He drops to his knees as soon as he’s sure he’s out of view, the dark walls of the alleyway sheltering him from either side. The cool, damp air provides the slightest of respite to his skin, but that doesn’t mean much as he’s dragging in heaving breaths, everything disjointed around him and tinted red from the pain.

Nausea roils and rising up within him. He reaches up to tug away his mask with clumsy hands, desperate to have it off his head. It gets stuck half-way for a second and Peter panics, darkness consuming what little vision he did have, but the hands are there again, guiding the offending material from his face.

Tony’s back, Peter vaguely registers, when the hands retreat and instead a figure crouches down next to him to shield him from view.

He can't decide whether he wants to curse out Tony again or lean into him just to satisfy the need for intrinsic comfort that’s rising up after having shoved it deep down inside of himself for two weeks. However, all of that’s quickly pushed to the side when he can finally suck in a long breath of air without the mask shielding his face and it promptly all comes back up, nausea getting the better of him as he vomits onto the concrete in front of him.

His throat burns with acidity, but there’s nothing to come up but black bile.

There’s a hand on his lower back, where the fabric isn’t ripped and torn, where the skin isn’t blistering. “You’re okay, buddy. You’re okay.”

How he can say that? How _anything_ can be okay anymore? How it can ever be okay ever again?

“I’m serious, Peter. We have to get you looked at,” Tony presses, voice still firm but laced with the sort of fondness that’s so paternal-sounding in nature that it shocks Peter back a little.

_He hurt Tony. He burnt down his house._

_There’s no tiny part inside of Peter that deserves fondness._

_He’ll never be a good man. He’s still just a guilty one._

Peter thinks he groans out something unintelligible and before Tony can help him up from his position pathetically keeled over the dirty pavement, the searing pain finally wins it’s battle and darkness swallows him.

* * *

Peter feels disconnected from his body.

Somewhere in the back of his mind, he feels like something is missing - like he’s meant to be in pain, it's there somewhere but everything feels distant. Like he can’t remember how to feel it.

He drifts in the state for a while. He feels like he’s reaching for something he can never quite grasp.

Then, after a while of him floating around in his own empty head, he can _feel_.

It’s cold.

There’s something on his upper back. Cold, cold, cold. _Freezing_. He wants it off, now, but when he tries to lift his arm to tug at it, his body won’t cooperate and the offending limb falls back to his side uselessly.

He settles for the next best option of whining groggily into his pillow.
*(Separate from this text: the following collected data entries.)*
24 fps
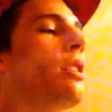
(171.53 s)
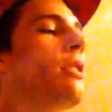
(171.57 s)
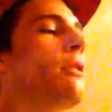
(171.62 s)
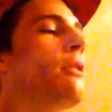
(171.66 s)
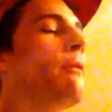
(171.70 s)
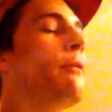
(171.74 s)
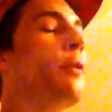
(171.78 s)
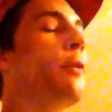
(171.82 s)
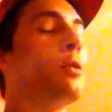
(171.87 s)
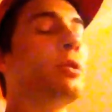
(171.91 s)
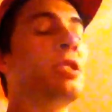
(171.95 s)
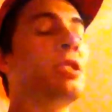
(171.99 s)

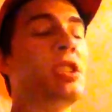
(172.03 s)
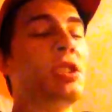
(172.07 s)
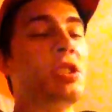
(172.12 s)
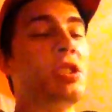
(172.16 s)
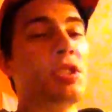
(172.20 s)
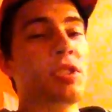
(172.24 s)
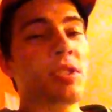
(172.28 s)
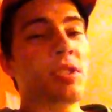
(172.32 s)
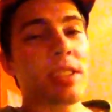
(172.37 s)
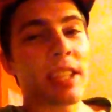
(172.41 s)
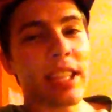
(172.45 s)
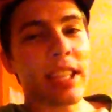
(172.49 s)
Voltage
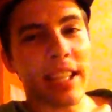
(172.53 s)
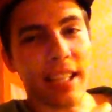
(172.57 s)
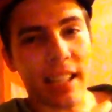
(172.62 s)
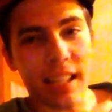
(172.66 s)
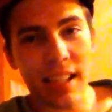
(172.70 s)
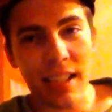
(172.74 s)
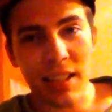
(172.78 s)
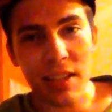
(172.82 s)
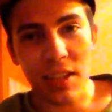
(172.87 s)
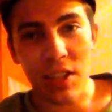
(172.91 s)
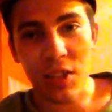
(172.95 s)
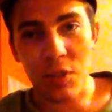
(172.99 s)
is the
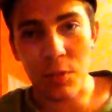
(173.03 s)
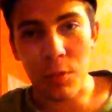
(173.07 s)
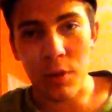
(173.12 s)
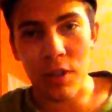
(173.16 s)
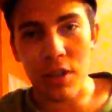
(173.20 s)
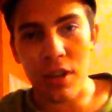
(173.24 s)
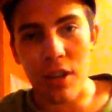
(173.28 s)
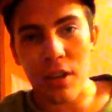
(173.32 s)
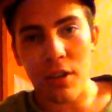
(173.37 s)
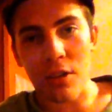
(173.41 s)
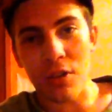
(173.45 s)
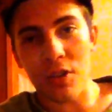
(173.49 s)
easiest
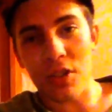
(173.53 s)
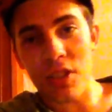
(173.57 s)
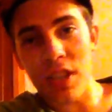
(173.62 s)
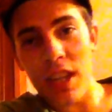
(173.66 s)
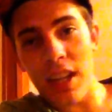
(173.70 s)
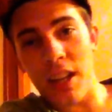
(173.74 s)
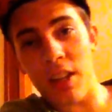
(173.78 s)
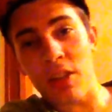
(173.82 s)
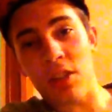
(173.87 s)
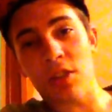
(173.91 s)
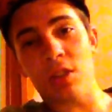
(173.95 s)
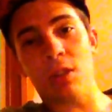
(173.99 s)
one to
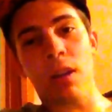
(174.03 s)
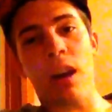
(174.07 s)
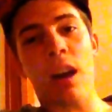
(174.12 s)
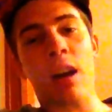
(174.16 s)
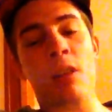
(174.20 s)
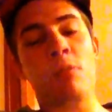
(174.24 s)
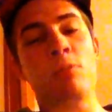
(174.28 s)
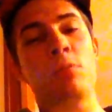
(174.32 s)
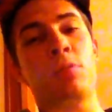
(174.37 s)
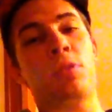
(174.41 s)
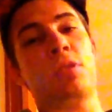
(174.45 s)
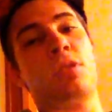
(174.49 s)
understand, so
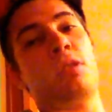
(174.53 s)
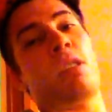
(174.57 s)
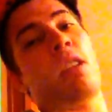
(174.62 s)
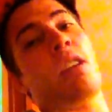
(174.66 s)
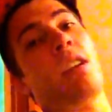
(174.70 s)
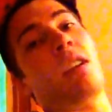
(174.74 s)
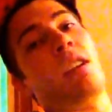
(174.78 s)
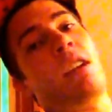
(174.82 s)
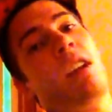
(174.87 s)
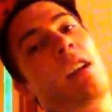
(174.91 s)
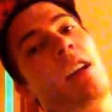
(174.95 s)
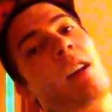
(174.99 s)
I will
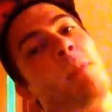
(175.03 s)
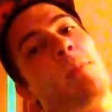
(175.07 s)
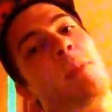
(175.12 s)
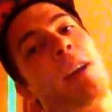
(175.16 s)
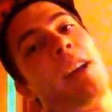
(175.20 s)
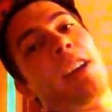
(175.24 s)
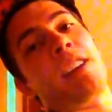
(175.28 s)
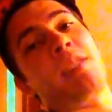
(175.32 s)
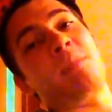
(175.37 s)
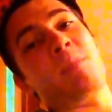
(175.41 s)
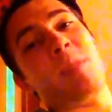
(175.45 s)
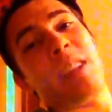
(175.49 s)
start
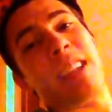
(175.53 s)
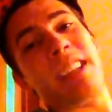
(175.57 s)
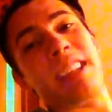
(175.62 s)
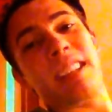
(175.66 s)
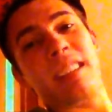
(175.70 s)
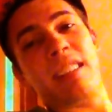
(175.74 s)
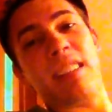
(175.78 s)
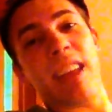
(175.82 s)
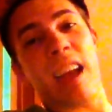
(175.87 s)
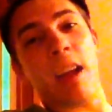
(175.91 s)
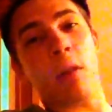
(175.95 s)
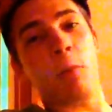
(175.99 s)
by
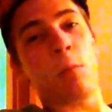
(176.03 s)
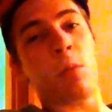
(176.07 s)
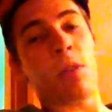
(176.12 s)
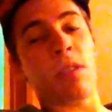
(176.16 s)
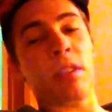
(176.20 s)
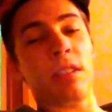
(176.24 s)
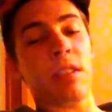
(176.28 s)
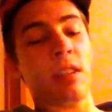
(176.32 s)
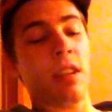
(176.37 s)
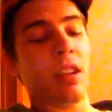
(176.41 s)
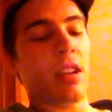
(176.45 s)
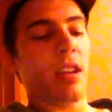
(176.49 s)
explaining that
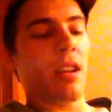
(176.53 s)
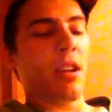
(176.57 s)
one.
(He’s too out of it to remember that only a few hours ago he wouldn’t have wished for anything more than to live in this feeling, such a pure _cold_.)

There’s shuffling and movement next to him. He can register that now. The noise grates against his raw senses a little.
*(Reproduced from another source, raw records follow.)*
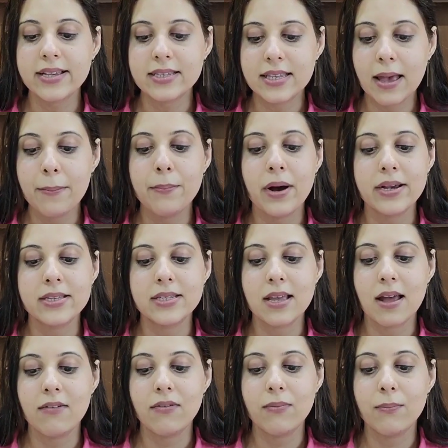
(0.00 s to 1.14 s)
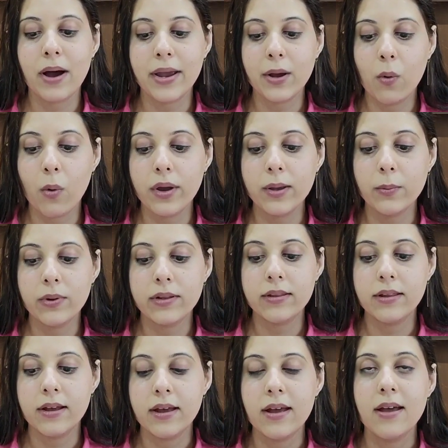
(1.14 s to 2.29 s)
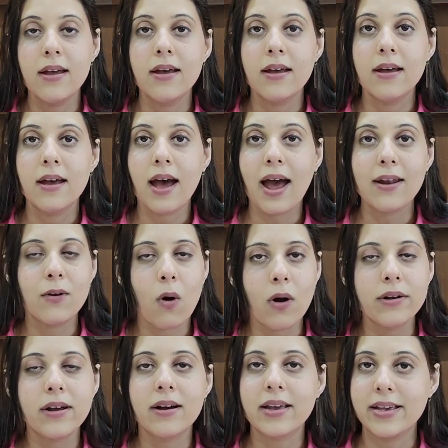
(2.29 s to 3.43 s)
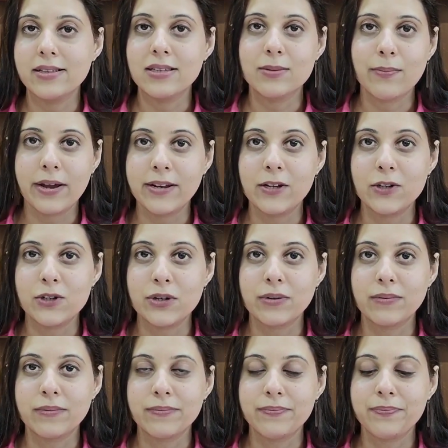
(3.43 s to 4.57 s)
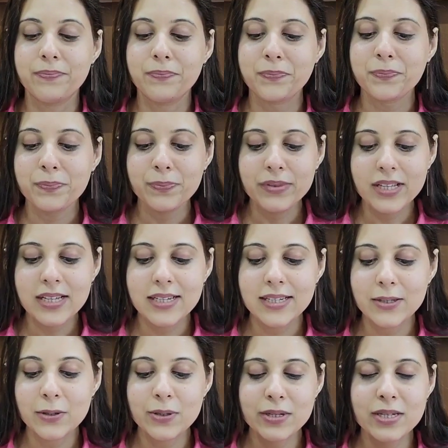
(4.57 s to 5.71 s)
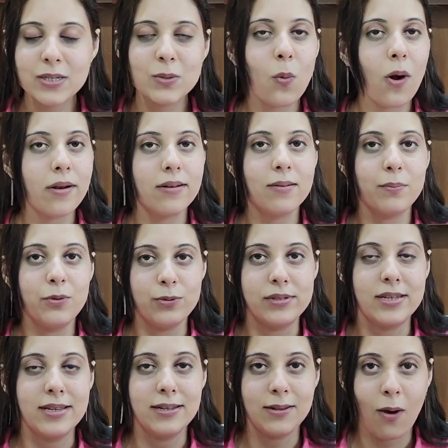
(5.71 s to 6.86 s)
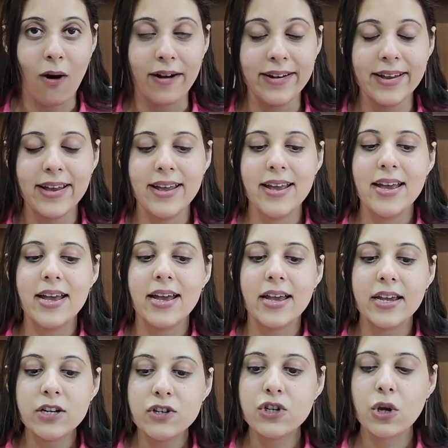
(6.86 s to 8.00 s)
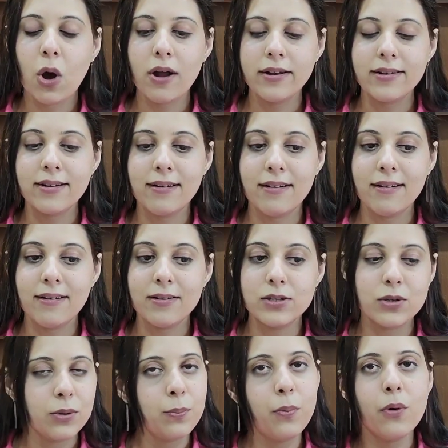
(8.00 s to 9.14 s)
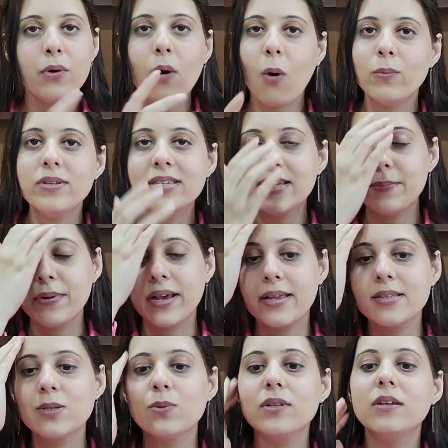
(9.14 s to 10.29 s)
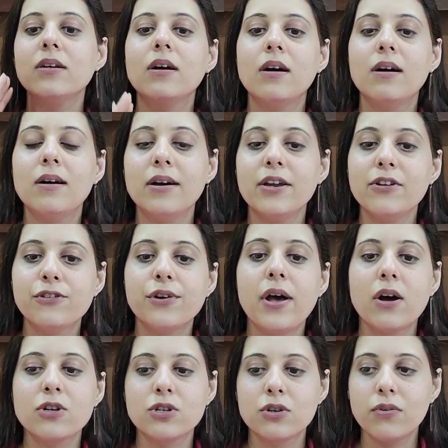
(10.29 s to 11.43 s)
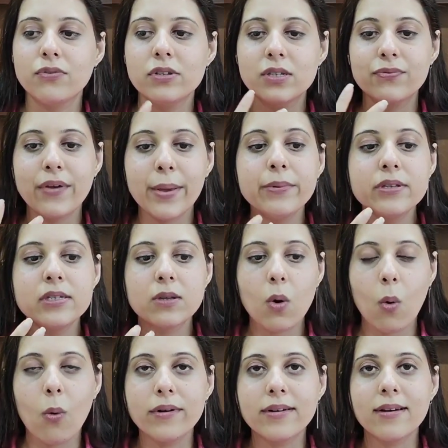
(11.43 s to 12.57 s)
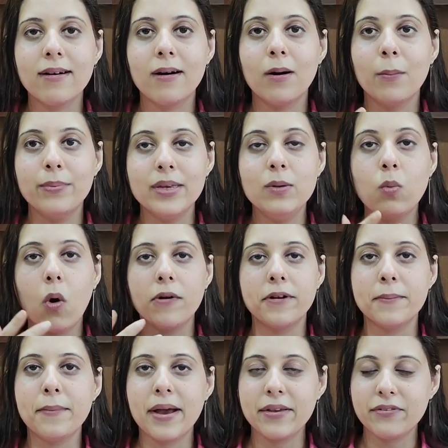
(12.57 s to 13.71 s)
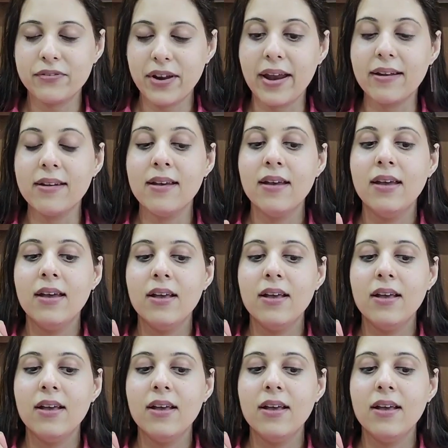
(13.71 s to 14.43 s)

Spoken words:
accept myself by going with and not against my nature. So this is what Bruce Lee thought. In short, so the book obviously begins with the introduction of his famous quote, "Be water, my friend,"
“You ready to come back to us, bud?”

 _Tony_?

He groans again.

“Yeah, yeah, we get it. You’re on the good stuff. No need to rub it in.”

 _Definitely Tony_.

Peter blinks his stinging eyes open and turns his head with what feels like a tremendous effort and he turns his head to stare at the man sitting next to his bed. He recognises the hoodie he has on. It's the one that Peter steals sometimes but isn’t actually allowed to keep because he thinks it might have been Rhodey’s once upon a time, so Tony likes to keep it around. 

“T... T’ny?”

“Hope you had a nice nap, kiddo,” he says softly. “Y’know, I was just thinking recently that we should do this again. I was starting to miss it - you and me in the medbay at some ridiculous hour of the night. It’s been a while, huh?”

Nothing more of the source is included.